[Problem requirements]: Quote only the lines that start at the line with "(2.08 s to 3.12 s)" and run to the end of the entries; omit the pictures.

[Material for the task]:
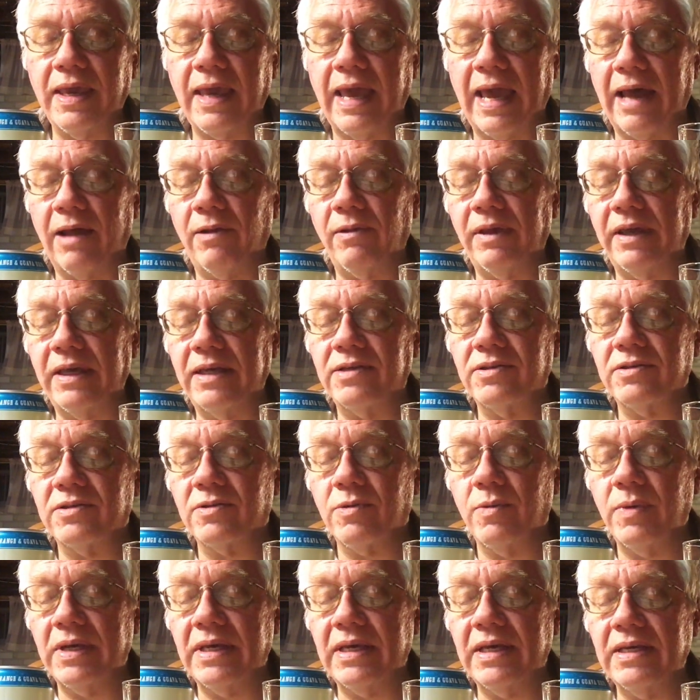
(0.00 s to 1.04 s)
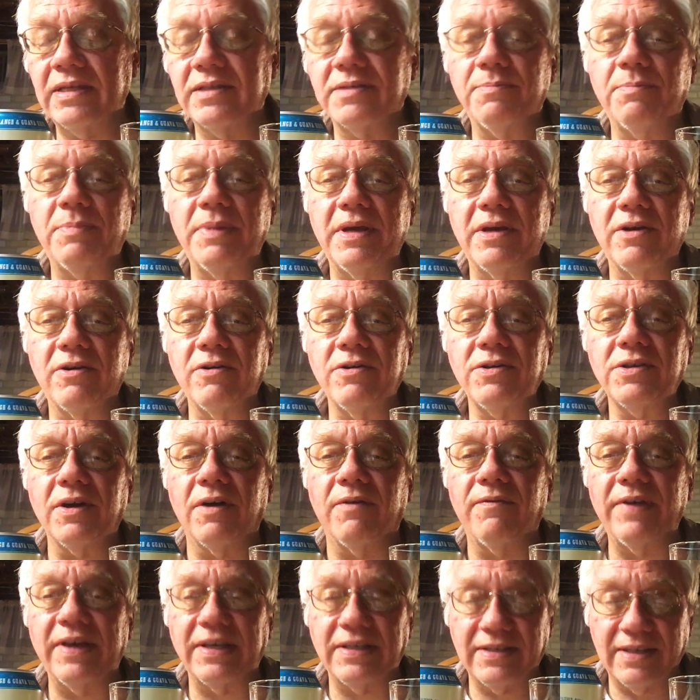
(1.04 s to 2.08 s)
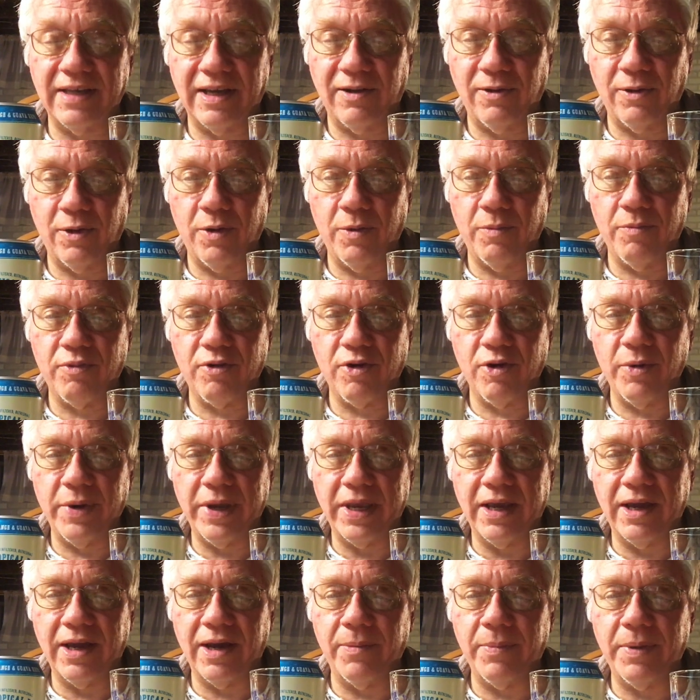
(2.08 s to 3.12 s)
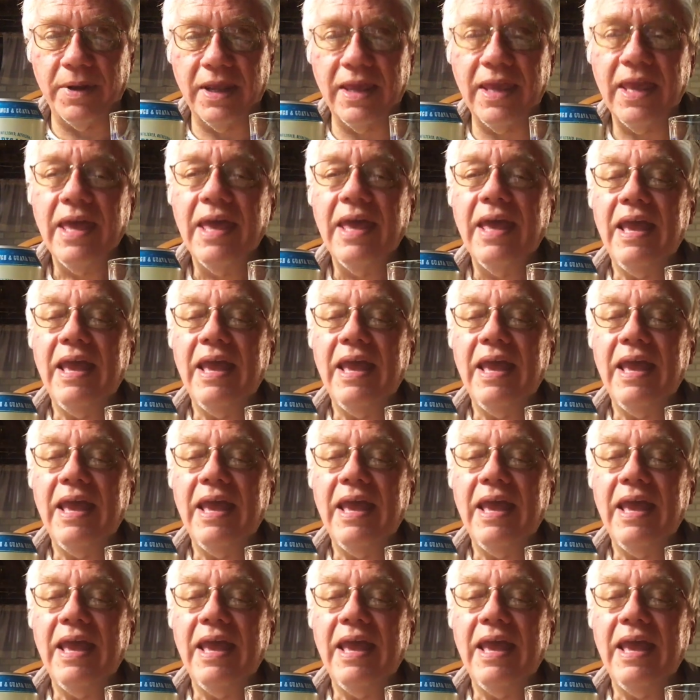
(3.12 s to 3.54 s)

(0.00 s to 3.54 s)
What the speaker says: Cali-Squeeze beers of SLO Brewing Company.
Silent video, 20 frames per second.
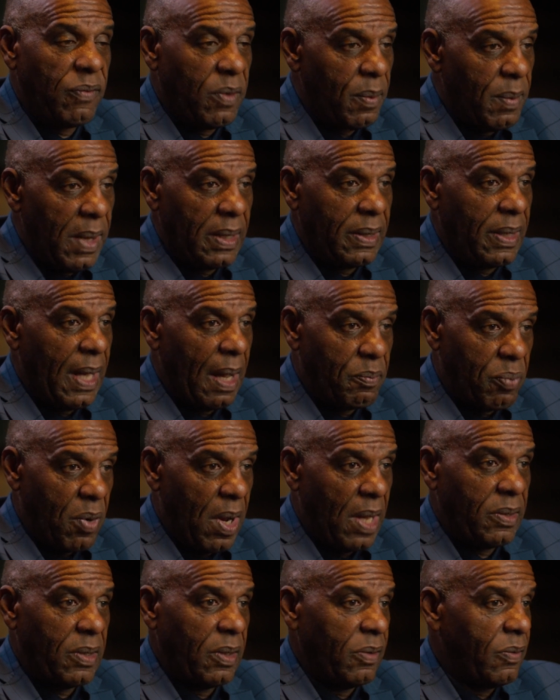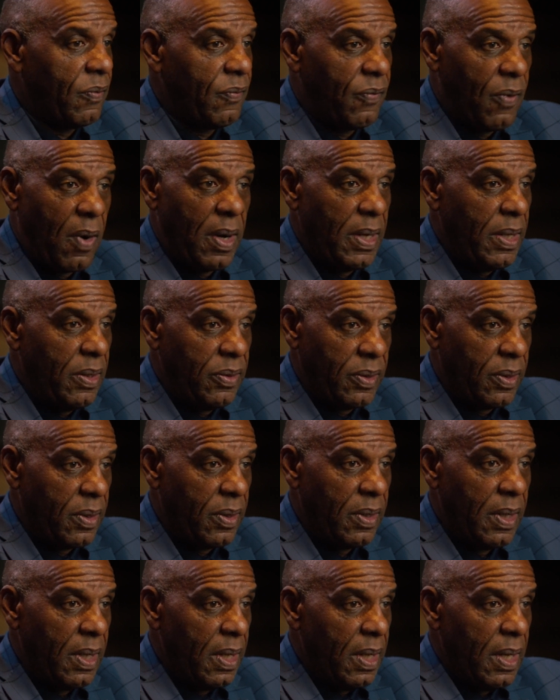to make that process far easier.
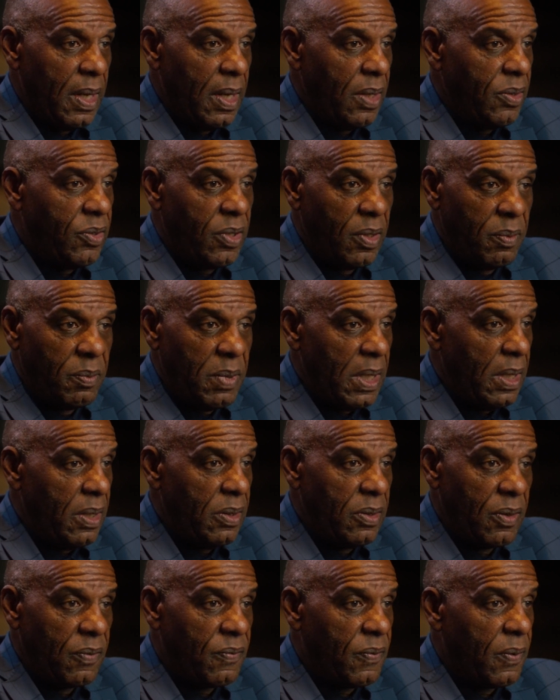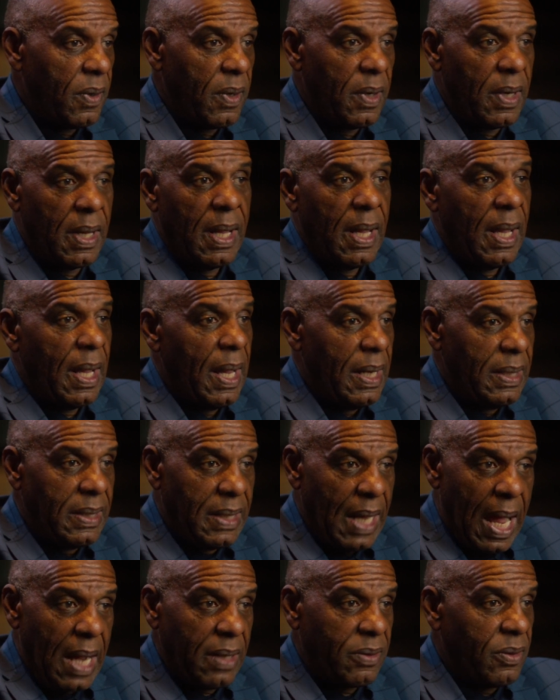It shouldn't be easier for a
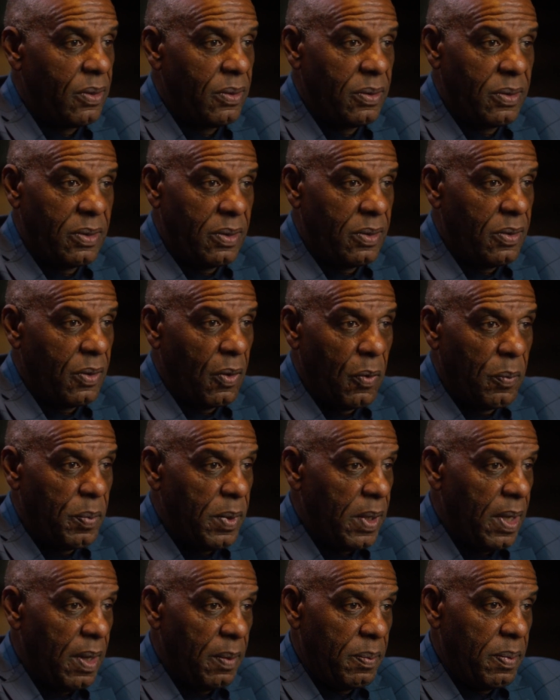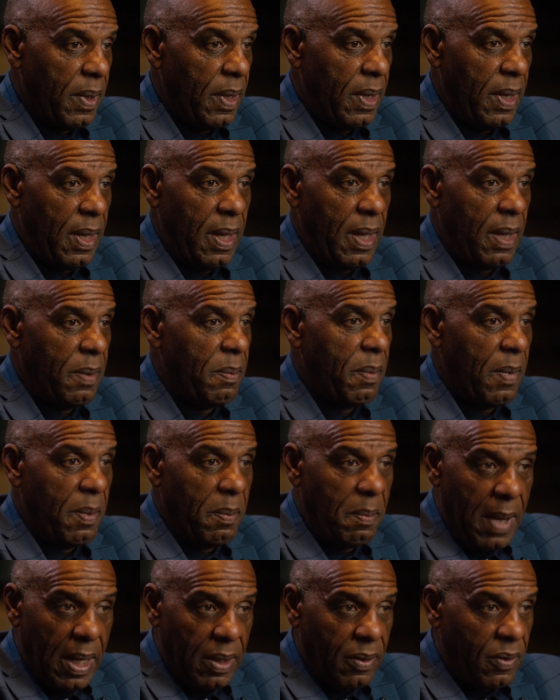doctor to open up a
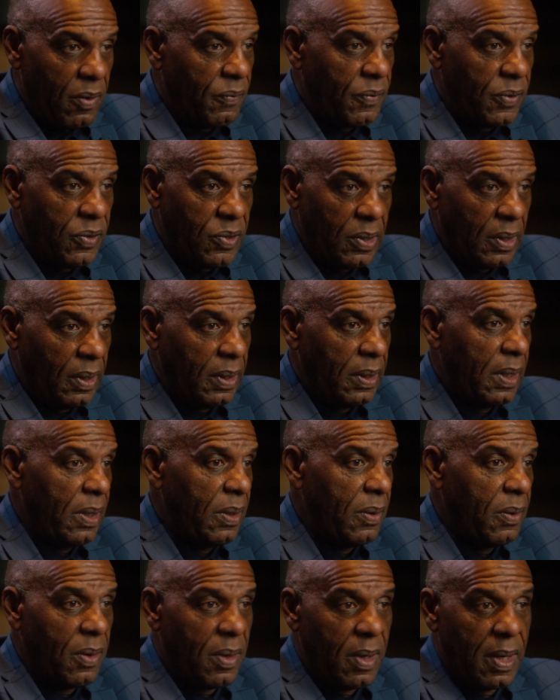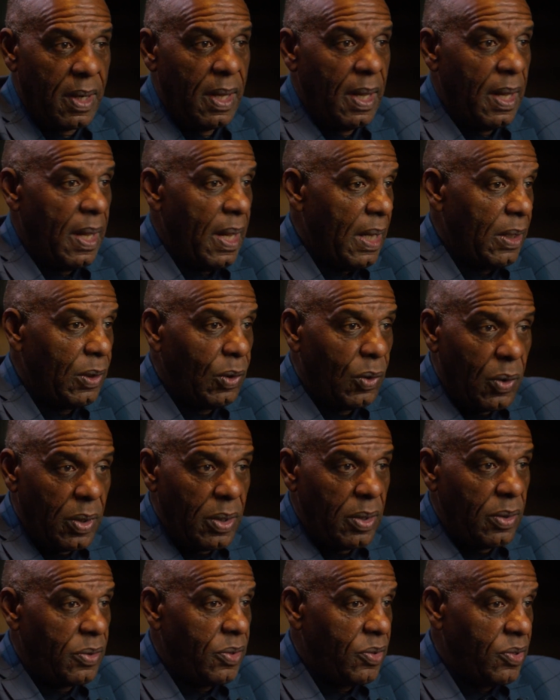medical facility or a
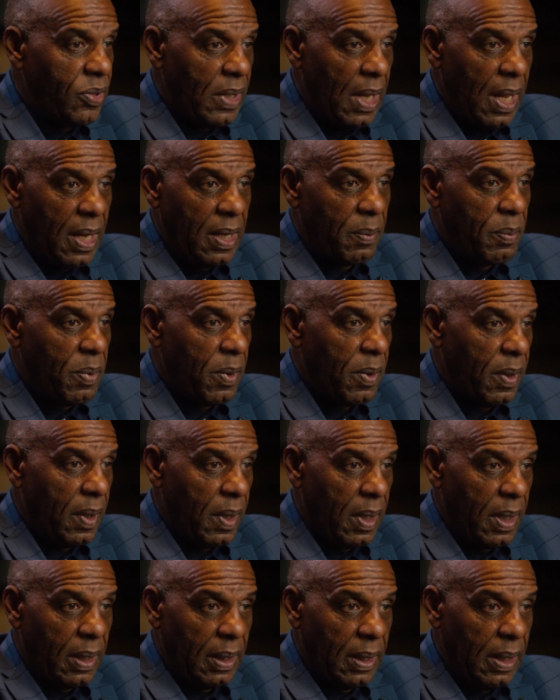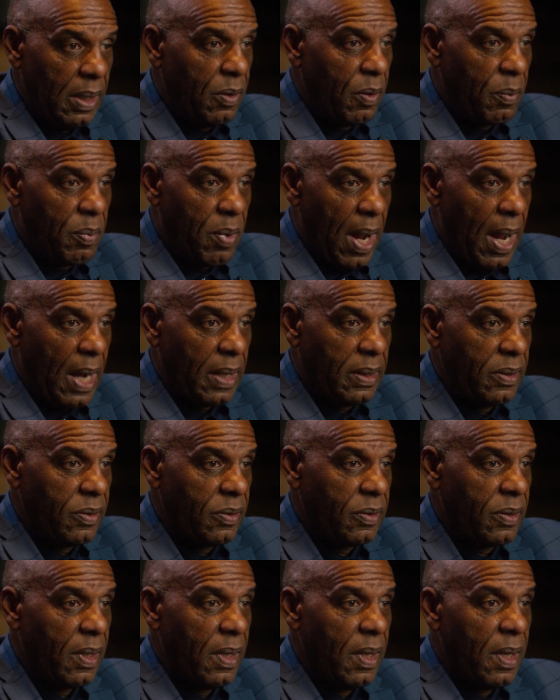lawyer to stand up a legal
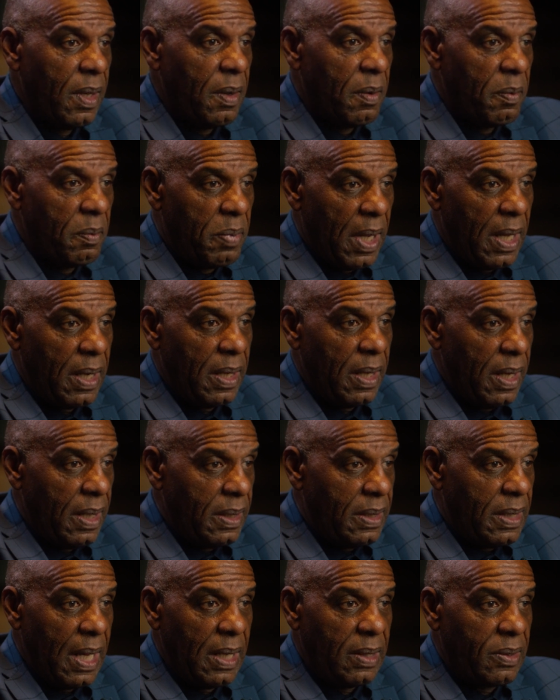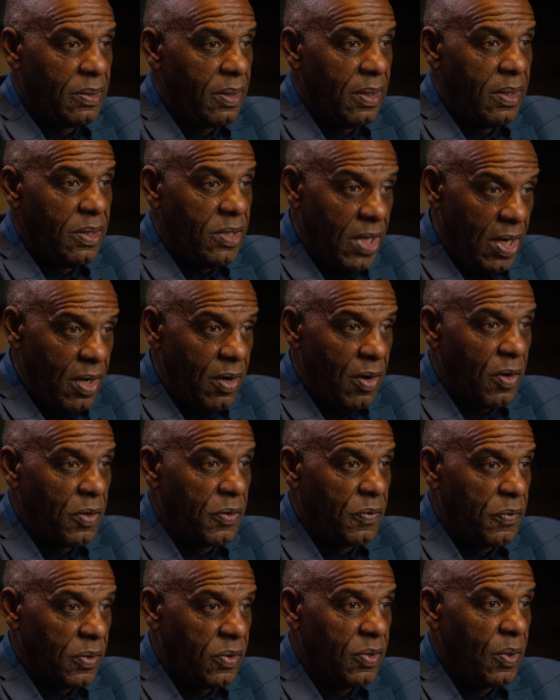practice, but it takes years
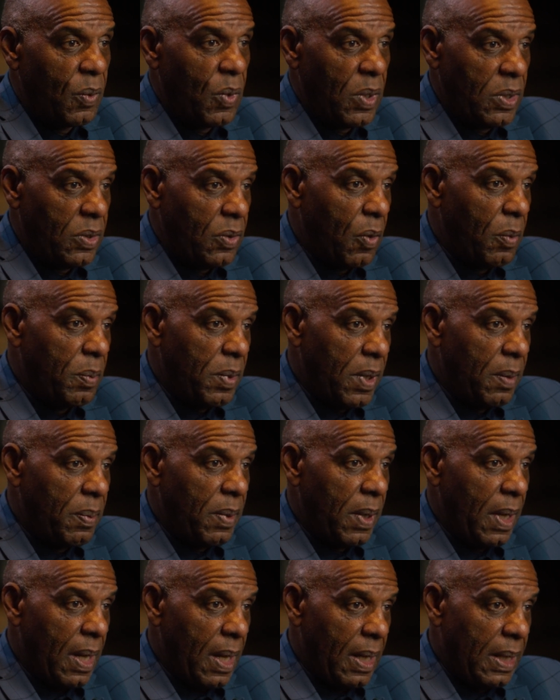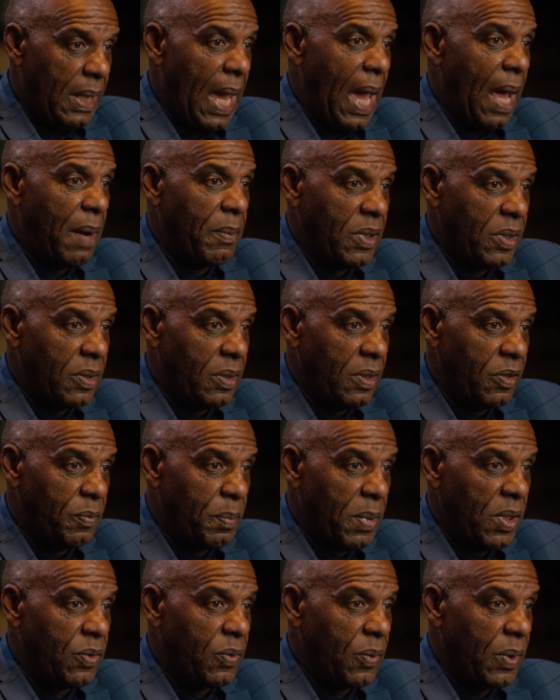for someone to open up a cannabis
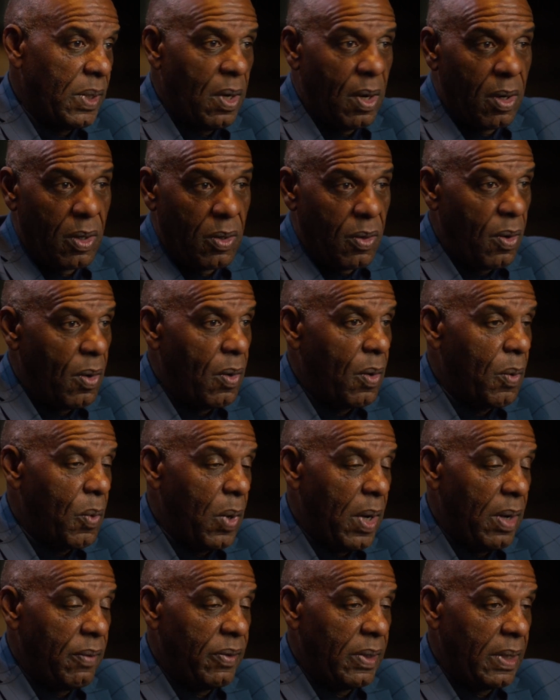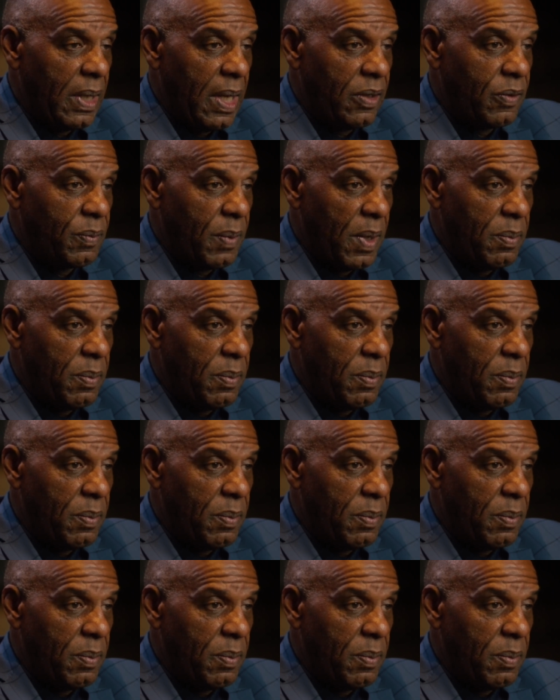dispensary or grow or whatever the case may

[Task answer]:
(2.08 s to 3.12 s)
(3.12 s to 3.54 s)

(0.00 s to 3.54 s)
What the speaker says: Cali-Squeeze beers of SLO Brewing Company.
Silent video, 20 frames per second.
to make that process far easier.
It shouldn't be easier for a
doctor to open up a
medical facility or a
lawyer to stand up a legal
practice, but it takes years
for someone to open up a cannabis
dispensary or grow or whatever the case may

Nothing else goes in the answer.